Chiude l’ostello sacro per Napoli delle bici borghesi da due e forse tre generazioni di appassionati, da fanciulli diventati nonni, là dove sempre c’era lui pronto per una bucatura della Graziella di una figlia, una tirata ai freni della Mtb di tuo nipote, una verifica del cambio che saltava sul doppio plateaux per la tua bici da corsa incatenata al cuore, quella TI-Raleigh “Sirocco” di una altrimenti felice stagione agonistica, 1980: tu chiamali se vuoi capricci, o emozioni, di ogni età.
Chiude, in coda ad un ottobre che non sa affatto di stagione morta del ciclismo, di bici appese al chiodo, ma profuma all’inverso a Napoli di una impropria primavera: già, “prendi la bici e vai”, come si partisse metaforicamente in pieno autunno, anche quaggiù, per una Milano - Sanremo, o per il Trofeo Laigueglia di apertura, a febbraio.
Ma per il ciclismo antico e di sempre, da domani, qui, dove è sempre apparsa ambigua la voga illetterata delle bici con pedalata assistita o delle city bike del tycoon metro/napolitani, il tempo sarà scaduto inesorabilmente.
Senza la ciclosofia di don Salvatore, quella filosofia applicata alla vita secondo il ciclismo da lui dispensata fra una stretta di viti al mozzo e un ritocco alla sella, “troppo alta, la gamba deve girare, girare, girare sempre”, e una clausola personale non banale “ma è viva ancora tua madre?, guagliò, ma allora tu sì davvero ’nu miliardario”, qui la bandiera rosa del ciclismo, l’ultima biciclettina fucsia che aspetta lì, come un cucciolo randagio una padroncina, sembra davvero ammainata.

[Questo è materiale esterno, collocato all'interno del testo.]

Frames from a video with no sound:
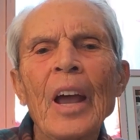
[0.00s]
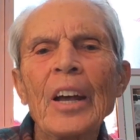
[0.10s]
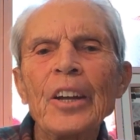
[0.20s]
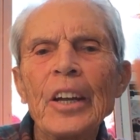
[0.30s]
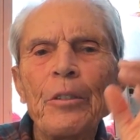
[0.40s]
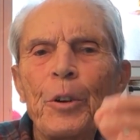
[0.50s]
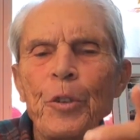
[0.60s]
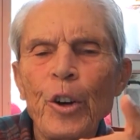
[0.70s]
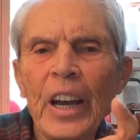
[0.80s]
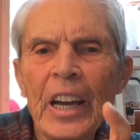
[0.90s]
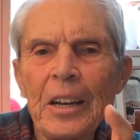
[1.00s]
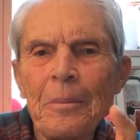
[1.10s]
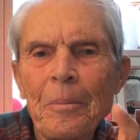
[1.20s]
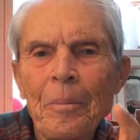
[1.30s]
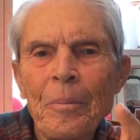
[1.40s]
And never
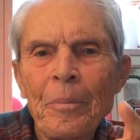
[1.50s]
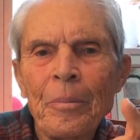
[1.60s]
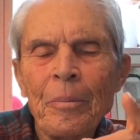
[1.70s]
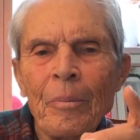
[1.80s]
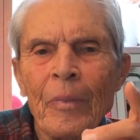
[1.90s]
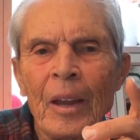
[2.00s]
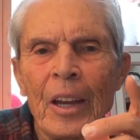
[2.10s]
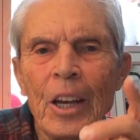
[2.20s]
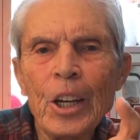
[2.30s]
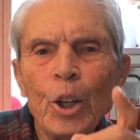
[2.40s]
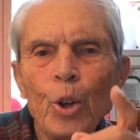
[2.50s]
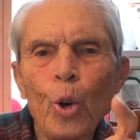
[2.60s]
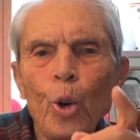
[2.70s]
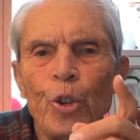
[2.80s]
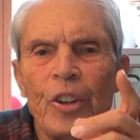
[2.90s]
forget, he
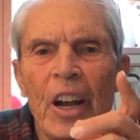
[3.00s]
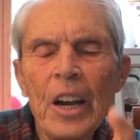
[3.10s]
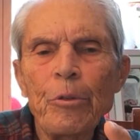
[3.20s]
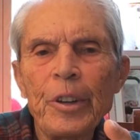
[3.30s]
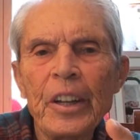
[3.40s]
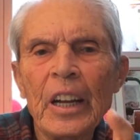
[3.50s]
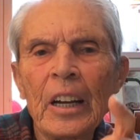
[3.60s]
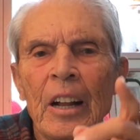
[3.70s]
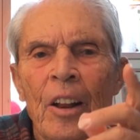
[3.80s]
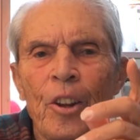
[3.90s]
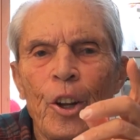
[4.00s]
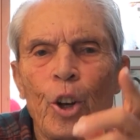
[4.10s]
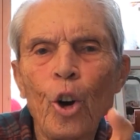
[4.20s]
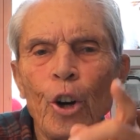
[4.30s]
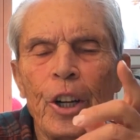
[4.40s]
endorsed everything
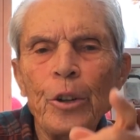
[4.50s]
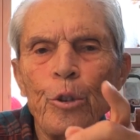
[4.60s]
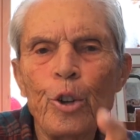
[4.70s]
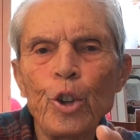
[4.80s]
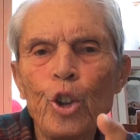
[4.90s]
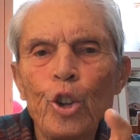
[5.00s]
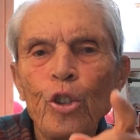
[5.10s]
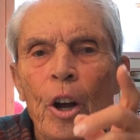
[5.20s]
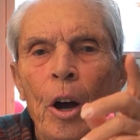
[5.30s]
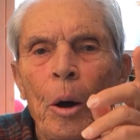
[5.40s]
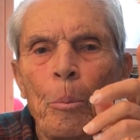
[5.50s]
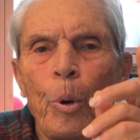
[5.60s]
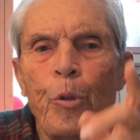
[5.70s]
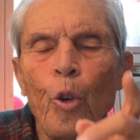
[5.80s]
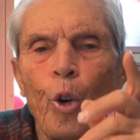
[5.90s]
that God introduced
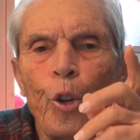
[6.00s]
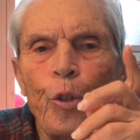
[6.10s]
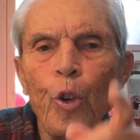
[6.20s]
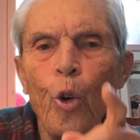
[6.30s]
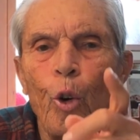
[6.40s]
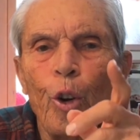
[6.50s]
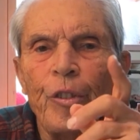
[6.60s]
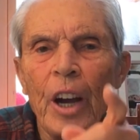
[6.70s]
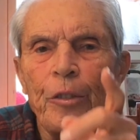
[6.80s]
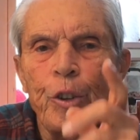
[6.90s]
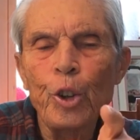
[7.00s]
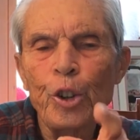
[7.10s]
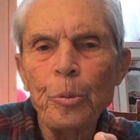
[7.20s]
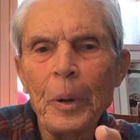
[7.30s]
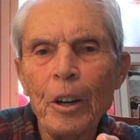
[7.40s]
before the fall of our
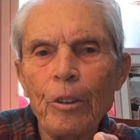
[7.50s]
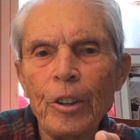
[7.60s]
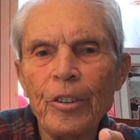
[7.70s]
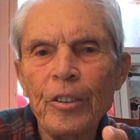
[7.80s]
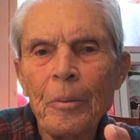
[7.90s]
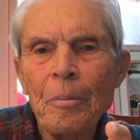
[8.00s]
first parents.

Via da noi Boemio, “torno a Marano”, riportate nei garage svogliati di casa le bici di ognuno - e chi saprà gonfiarci più le ruote di gas nobili il giusto?- , diventati grandi i figli e i nipoti, sembra davvero finito quel ciclismo amato. Come l’ultimo atto, chiamiamola pure tappa, di una struggente Boheme.